H.B. Peace is not representative of anything really, but it does present different facets of the lives we see and experience daily in our own community. It’s focus, though undiscussed and unconscious has revealed itself to us as a refashioning or examining of purpose, purpose of clothing, material, identity, culture, and garment tropes. Though this concept of the examination of purpose is not of itself done on purpose, it has essentially revealed itself to be the purpose of our practice. All this though is shaded in a mist, one that renders the clear and formal examination of our work, at least to us, impossible.

What is Centre for Style?
Centre for Style is the best shop in Melbourne – Most stores are boring, most stores are cheap – Most clothing is boring – most clothing is cheap – Centre for Style is both yet neither.

What does Centre for Style mean to Melbourne’s fashion community?
We cannot answer for other Melbourne based practices, but to us as a partnership and in our solo endeavours it is really amazing to have Matthew listen to and get on board with most suggestions put to him. That isn’t to say that he doesn’t have things to say – he provides a lot of constructive criticism, suggestions and facilitates a lot of opportunities and events. Matthew’s fearlessness and complete conviction – his ability to bring people together and get them excited has been the cornerstone to the success of Centre for Style.

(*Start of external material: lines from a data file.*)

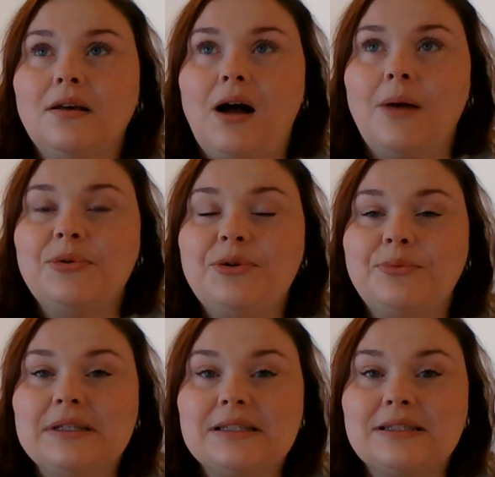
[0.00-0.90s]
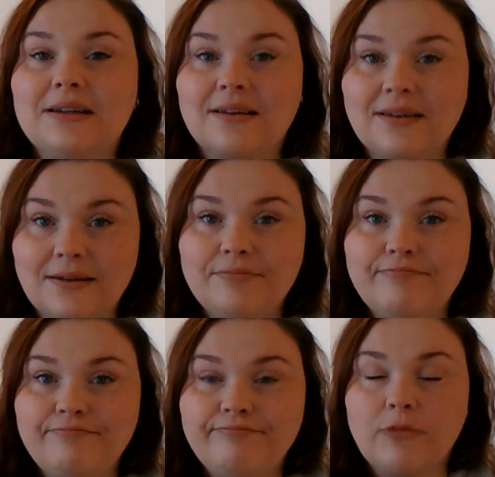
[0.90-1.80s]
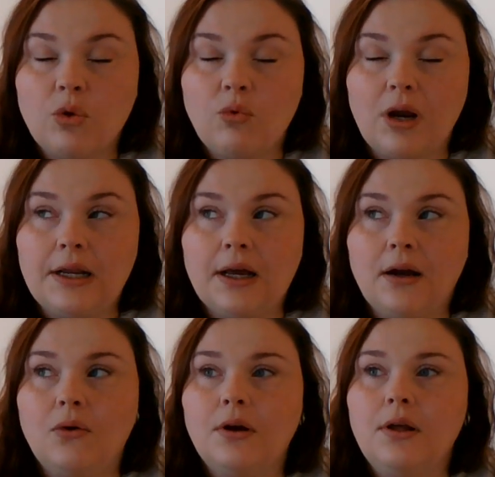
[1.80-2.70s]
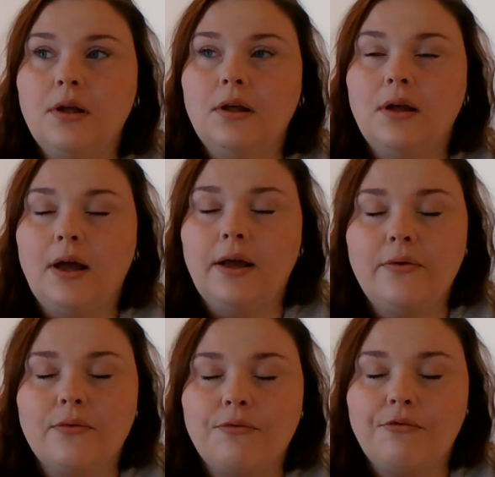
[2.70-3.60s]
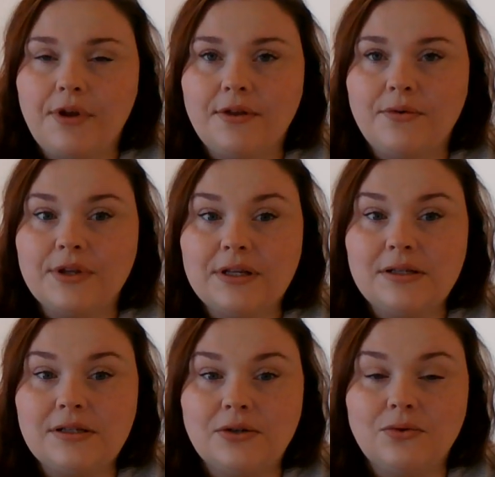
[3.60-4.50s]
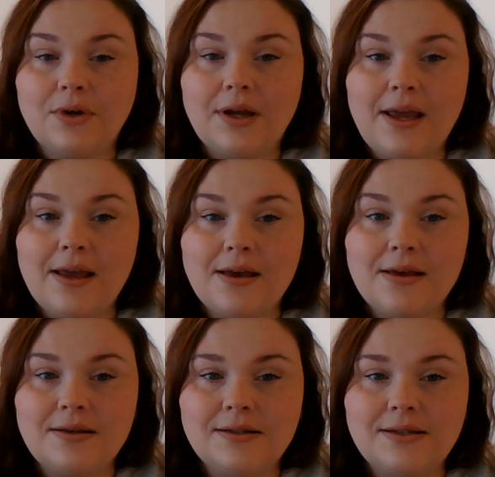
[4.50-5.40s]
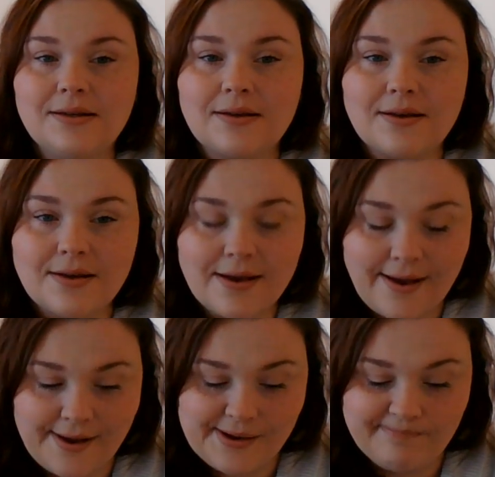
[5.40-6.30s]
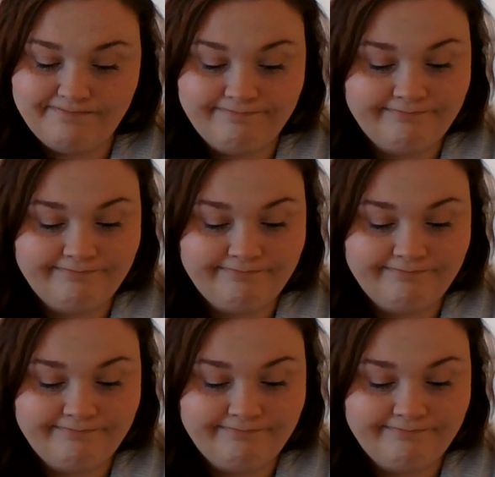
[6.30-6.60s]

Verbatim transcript: optimistic right now. I really, really do. And IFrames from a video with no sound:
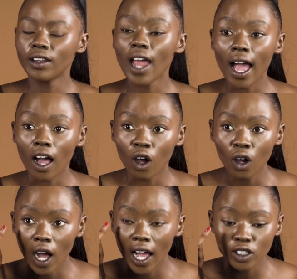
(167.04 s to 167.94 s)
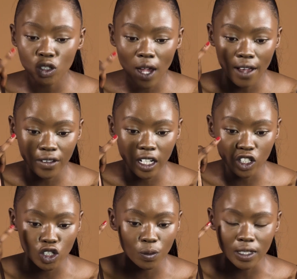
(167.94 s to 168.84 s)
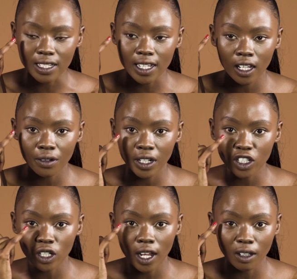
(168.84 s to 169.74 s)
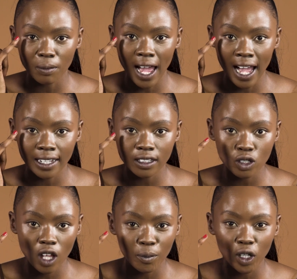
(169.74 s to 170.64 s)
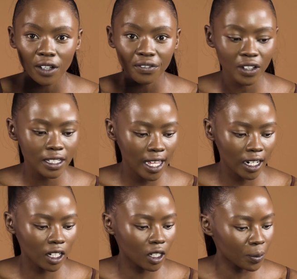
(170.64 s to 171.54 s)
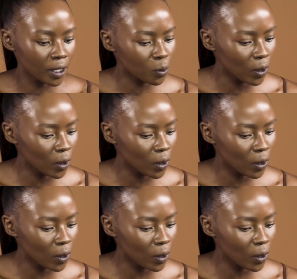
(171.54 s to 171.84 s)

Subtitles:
Now, I do have an issue with discoloration under my eyes, so I'm gonna fix that a little bit.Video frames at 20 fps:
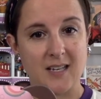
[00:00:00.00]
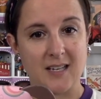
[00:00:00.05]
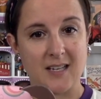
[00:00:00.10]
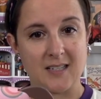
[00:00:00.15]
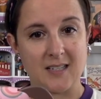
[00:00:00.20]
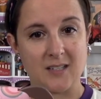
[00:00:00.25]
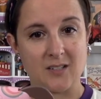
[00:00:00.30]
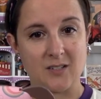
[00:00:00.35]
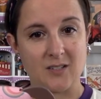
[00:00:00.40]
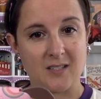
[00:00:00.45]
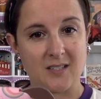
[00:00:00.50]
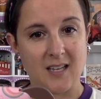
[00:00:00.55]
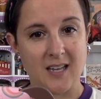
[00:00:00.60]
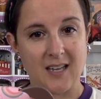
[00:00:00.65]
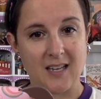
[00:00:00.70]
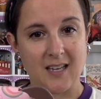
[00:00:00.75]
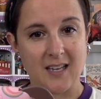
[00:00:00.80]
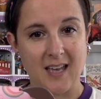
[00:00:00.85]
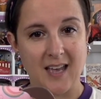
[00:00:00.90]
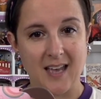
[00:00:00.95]
and looks
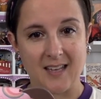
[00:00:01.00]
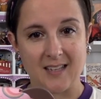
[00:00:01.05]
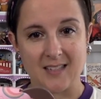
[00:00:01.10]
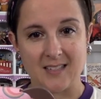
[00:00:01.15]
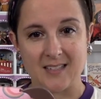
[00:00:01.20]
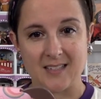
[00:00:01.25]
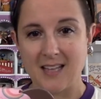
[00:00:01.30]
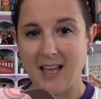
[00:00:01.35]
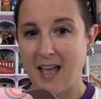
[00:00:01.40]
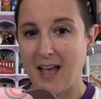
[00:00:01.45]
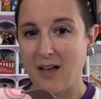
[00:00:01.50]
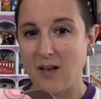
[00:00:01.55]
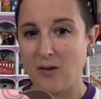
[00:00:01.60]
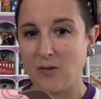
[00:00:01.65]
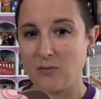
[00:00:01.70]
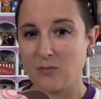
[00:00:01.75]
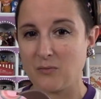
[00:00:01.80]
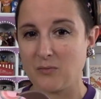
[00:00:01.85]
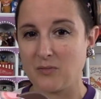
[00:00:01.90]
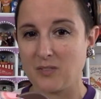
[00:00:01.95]
like it has
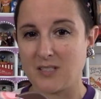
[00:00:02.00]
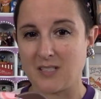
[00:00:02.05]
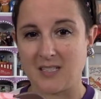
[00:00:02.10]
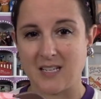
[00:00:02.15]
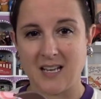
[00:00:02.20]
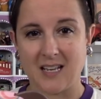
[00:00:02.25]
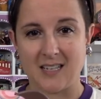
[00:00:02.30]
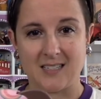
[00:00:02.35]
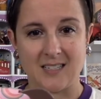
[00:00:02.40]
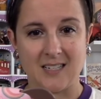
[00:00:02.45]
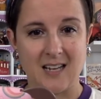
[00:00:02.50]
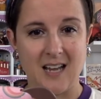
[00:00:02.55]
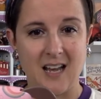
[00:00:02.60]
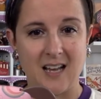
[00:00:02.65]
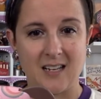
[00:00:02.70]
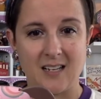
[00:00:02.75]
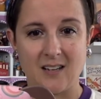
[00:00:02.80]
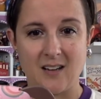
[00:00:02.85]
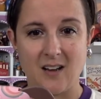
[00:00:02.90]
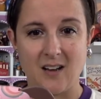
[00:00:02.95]
sound and has an
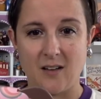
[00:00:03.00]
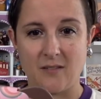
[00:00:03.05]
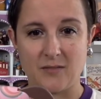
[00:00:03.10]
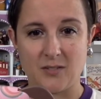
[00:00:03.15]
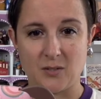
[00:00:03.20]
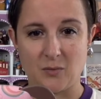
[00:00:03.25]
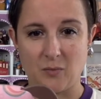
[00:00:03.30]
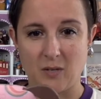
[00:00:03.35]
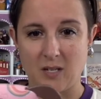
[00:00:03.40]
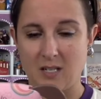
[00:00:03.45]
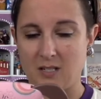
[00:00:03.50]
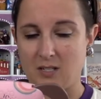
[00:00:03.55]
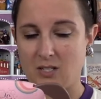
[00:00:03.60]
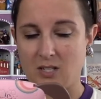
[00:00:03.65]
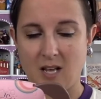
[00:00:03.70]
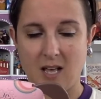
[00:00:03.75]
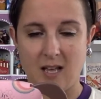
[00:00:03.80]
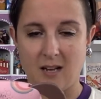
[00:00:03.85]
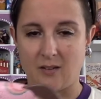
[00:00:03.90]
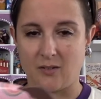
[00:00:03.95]
on and off switch.
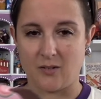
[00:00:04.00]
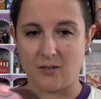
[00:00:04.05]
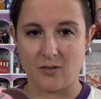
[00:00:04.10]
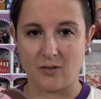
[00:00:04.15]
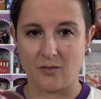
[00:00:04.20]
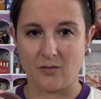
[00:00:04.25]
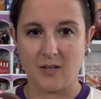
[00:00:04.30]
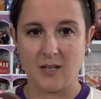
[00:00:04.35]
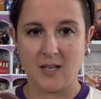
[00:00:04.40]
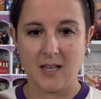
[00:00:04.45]
I don't know.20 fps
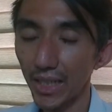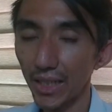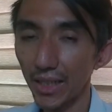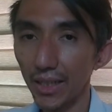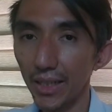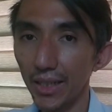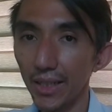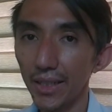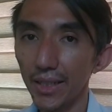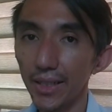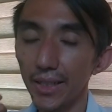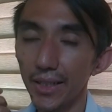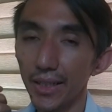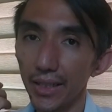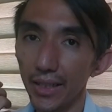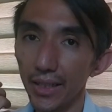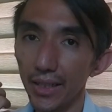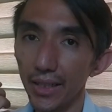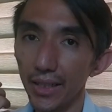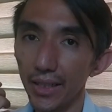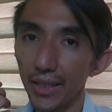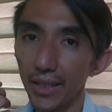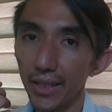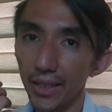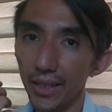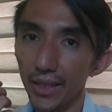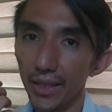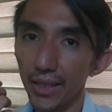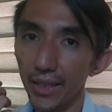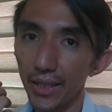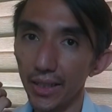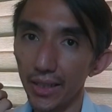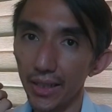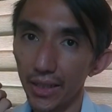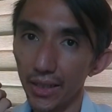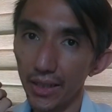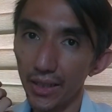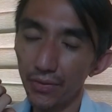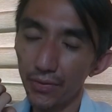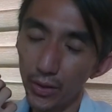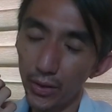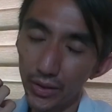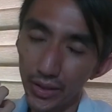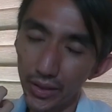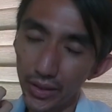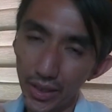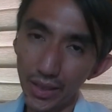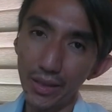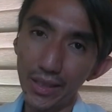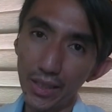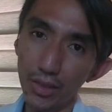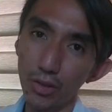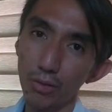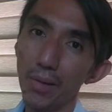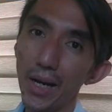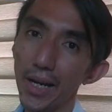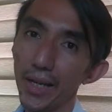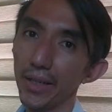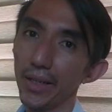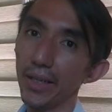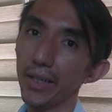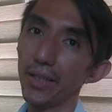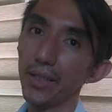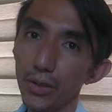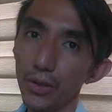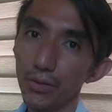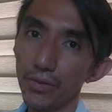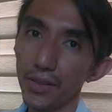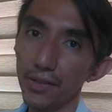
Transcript: If you really need to buy your own UVC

It has also brought a stage for us and others to cross-pollinate, appreciate, and discuss fellow practitioners works. We can always go in and see what D&K have done lately or Rare Candy. A lot of the other clothing in there is super exciting to see, having a whole rack of Susan Cianciolo or a re-staging of an Anna-Sophie Berger performance. In Australia a lot of fashion is experienced online, until going overseas Hugh had never seen a piece of Raf Simons clothing in the flesh, no-one stocks him here. Matthew has really managed to breach a hybrid between an online and physical space without it being obvious. Being a part of CFS makes you feel like you are in a tiny club and a huge world, all at once.

What is fashion for you?
Anything, everything, nothing and empty. It can be the most obvious signpost or the biggest disguise of all, and can be an obnoxiously self-aggrandizing dog-pissing contest (see sriracha chilli coloured lycra outfits from our first collection as proof) – we love the extremes!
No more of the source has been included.